PROVIDED MATERIAL START
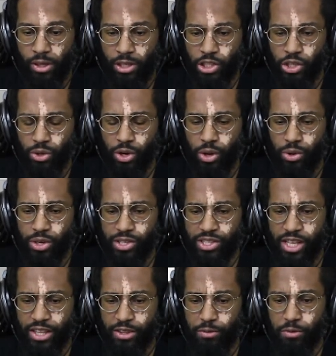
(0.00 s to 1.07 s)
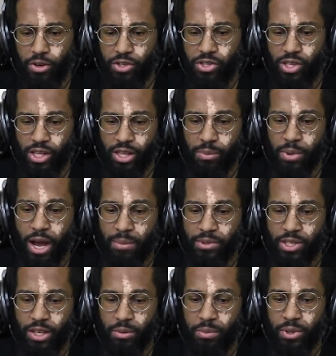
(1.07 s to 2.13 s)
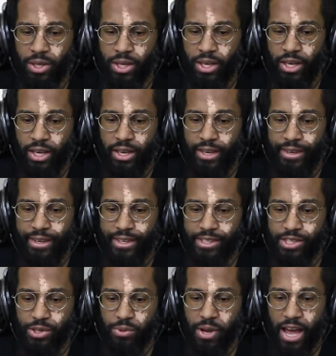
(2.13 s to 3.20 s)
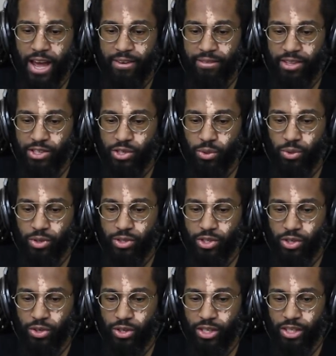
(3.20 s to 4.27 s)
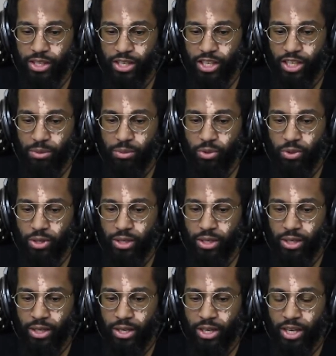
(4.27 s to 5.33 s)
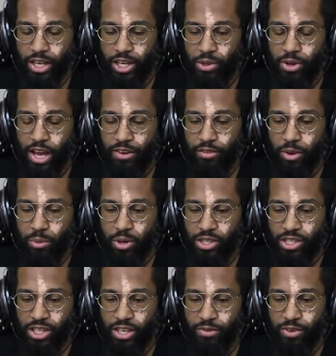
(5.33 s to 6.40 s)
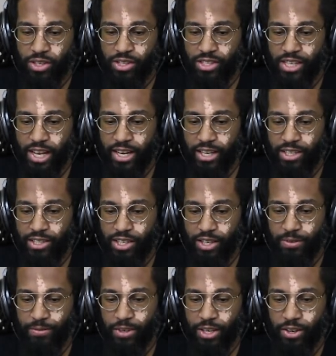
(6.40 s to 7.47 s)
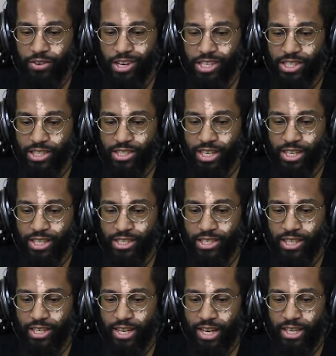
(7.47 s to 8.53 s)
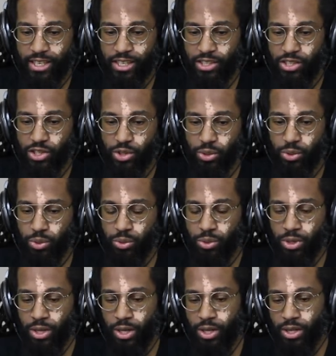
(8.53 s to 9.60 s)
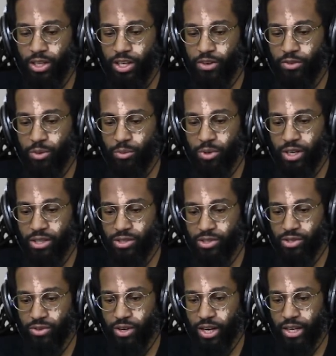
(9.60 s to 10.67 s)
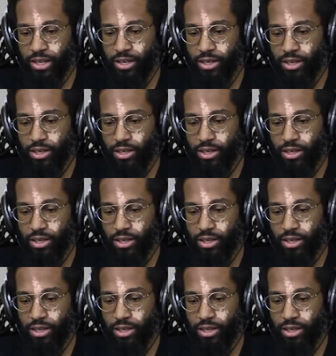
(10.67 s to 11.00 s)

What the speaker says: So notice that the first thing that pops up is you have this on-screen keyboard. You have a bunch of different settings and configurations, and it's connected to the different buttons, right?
PROVIDED MATERIAL END
● HOW TO COMPLETE THIS TASK:
Using the material above, transcribe exactly the lines from the one holding "(1.07 s to 2.13 s)" to the one holding "(10.67 s to 11.00 s)", both ends kept. Do not carry over any pictures.

● EXERCISE ANSWER:
(1.07 s to 2.13 s)
(2.13 s to 3.20 s)
(3.20 s to 4.27 s)
(4.27 s to 5.33 s)
(5.33 s to 6.40 s)
(6.40 s to 7.47 s)
(7.47 s to 8.53 s)
(8.53 s to 9.60 s)
(9.60 s to 10.67 s)
(10.67 s to 11.00 s)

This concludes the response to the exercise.